Benny Mongrel and Bessie were up on the top floor of the new house, the roof open to the stars, when he heard the car. It was tuned loud the way they did out on the Cape Flats. He walked to the edge of the balcony and looked down. A red early-nineties BMW-3 series sped down the road toward him, way too fast. The driver hit the brakes just below where Benny Mongrel stood, and the fat tires found builder’s sand and the car fishtailed before stopping. The BMW reversed until it was level with the entrance to the building site. The wheelman cut the engine and the hip-hop died.

Everything went very quiet. Benny Mongrel could hear Bessie wheezing as she slept. He could hear the pinging of the BMW’s cooling engine. He was tense. He was aware of that old feeling he knew so well.

Benny Mongrel stood watching, invisible, as the two men got out of the car. He saw enough of them in the streetlight, caps on backward, baggy clothes, the Stars and Stripes on the back of the tall man’s jacket, to recognize members of the Americans gang, the biggest on the Cape Flats.

His natural enemy.

He was ready for them. He put the baton aside and slid the knife from where it waited in his pocket. He eased the blade open. If they came up here, they would see their mothers.

But they were going toward the house next door. Benny Mongrel watched as the tall one boosted his buddy up, the shorty pulling himself onto the deck like a monkey. Then he was reaching a hand down to the other guy. Benny Mongrel couldn’t see them from where he stood, but he knew the American family would be eating at the table, the sliding door open to the night.

He closed the knife and slipped it back into his pocket.

Welcome to Cape Town.

Susan had her back to the men. She saw the look on Burn’s face and turned. She didn’t have time to scream. The one closest to her, the short one, got a hand over her mouth and a gun to her head.

“S’trues fuck, bitch, you shut up, or I’ll fucken shoot you.” The hard, guttural accent. The man’s skinny arms were covered in gang tattoos.

The tall man was round the table, waving his gun at Burn.

Burn put the carving knife down and lifted his hands off the table, in plain view. He tried to keep his voice calm. “Okay, we don’t want any trouble. We’ll give you whatever you want.”

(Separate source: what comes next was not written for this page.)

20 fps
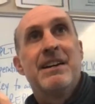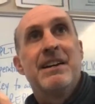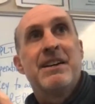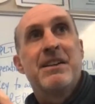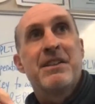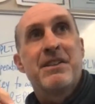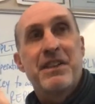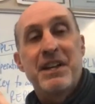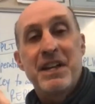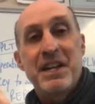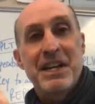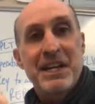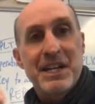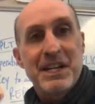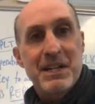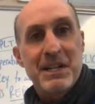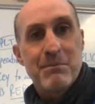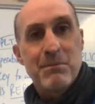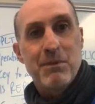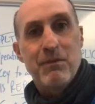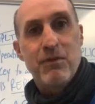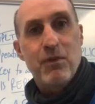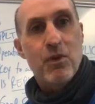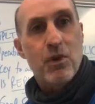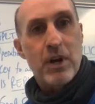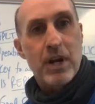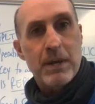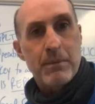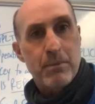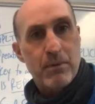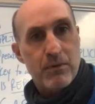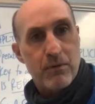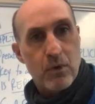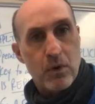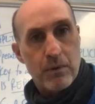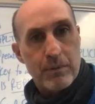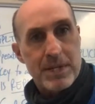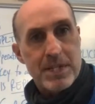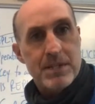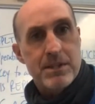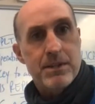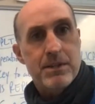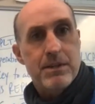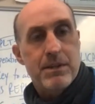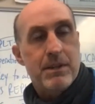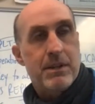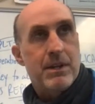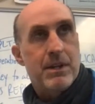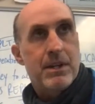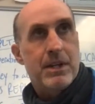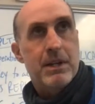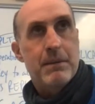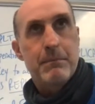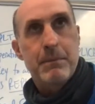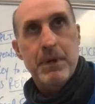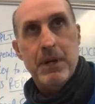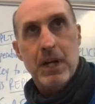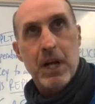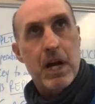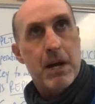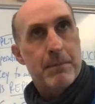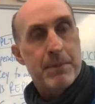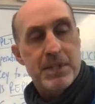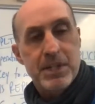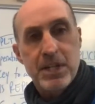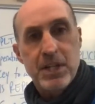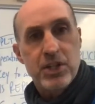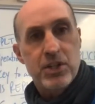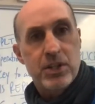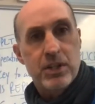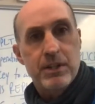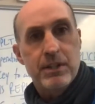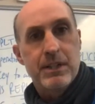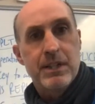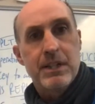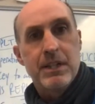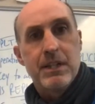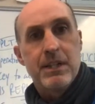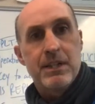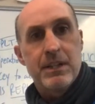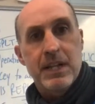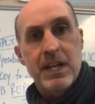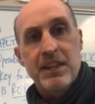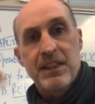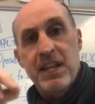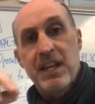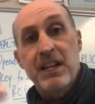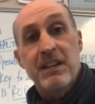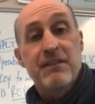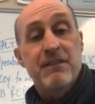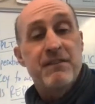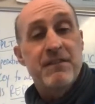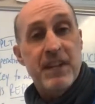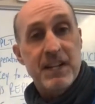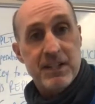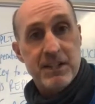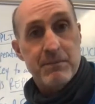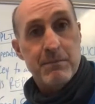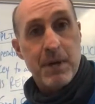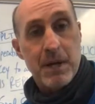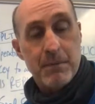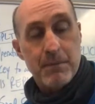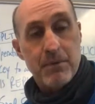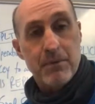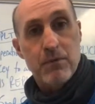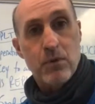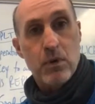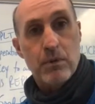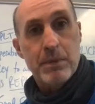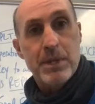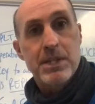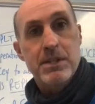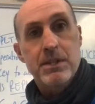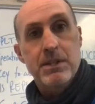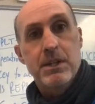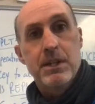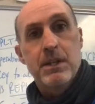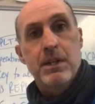thing before a performance competition that I think affects my performance,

“You got that right. Where you from?” asked the man coming at Burn. He was as lanky as a basketball player.

“We’re American,” said Burn.

The short one was laughing. “So are we.”

“Ja, we all Americans here. Like a big flipping happy family, hey?” The tall man nudged Burn with the muzzle of the gun, positioning himself behind the chair to Burn’s right.

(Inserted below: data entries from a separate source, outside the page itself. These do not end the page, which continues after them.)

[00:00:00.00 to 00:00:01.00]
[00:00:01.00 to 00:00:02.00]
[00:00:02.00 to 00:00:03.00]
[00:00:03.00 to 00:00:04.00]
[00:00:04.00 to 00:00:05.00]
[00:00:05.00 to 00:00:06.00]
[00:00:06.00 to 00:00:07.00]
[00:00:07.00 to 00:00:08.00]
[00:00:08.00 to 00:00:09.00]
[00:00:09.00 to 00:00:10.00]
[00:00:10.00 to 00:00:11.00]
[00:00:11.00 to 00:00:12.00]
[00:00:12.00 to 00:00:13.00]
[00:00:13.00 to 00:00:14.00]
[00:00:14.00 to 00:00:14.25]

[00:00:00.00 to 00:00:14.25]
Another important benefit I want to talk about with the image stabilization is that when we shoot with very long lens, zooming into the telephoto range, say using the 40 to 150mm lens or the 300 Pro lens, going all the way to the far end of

The short one pulled Susan to her feet. “Oh, we got a mommy here.”

Burn watched as the man slid his hand under Susan’s dress, grabbing at her crotch and squeezing. He saw her eyes close.

It was coincidence, pure and simple.

Somebody had told Faried Adams that his girlfriend, Bonita, was selling her ass in Sea Point, when she was supposed to be visiting her mommy in the hospital. Faried hadn’t minded that she was hooking again, but he’d absolutely minded that she wasn’t giving him any of the money. He wanted to catch the bitch on the job.

So lanky Faried went and banged on the door of his short-ass buddy Ricardo Fortune. Rikki lived in one of those ghetto blocks in Paradise Park where washing sagged from lines strung across walkways and the stairways stank of piss. Rikki had a car. But he also had a wife, Carmen, who moaned like a pig about everything. Which is why Rikki smacked her all the time. Faried would do the same; in fact that bitch Bonita was gonna get a black eye tonight, too. If she was lucky.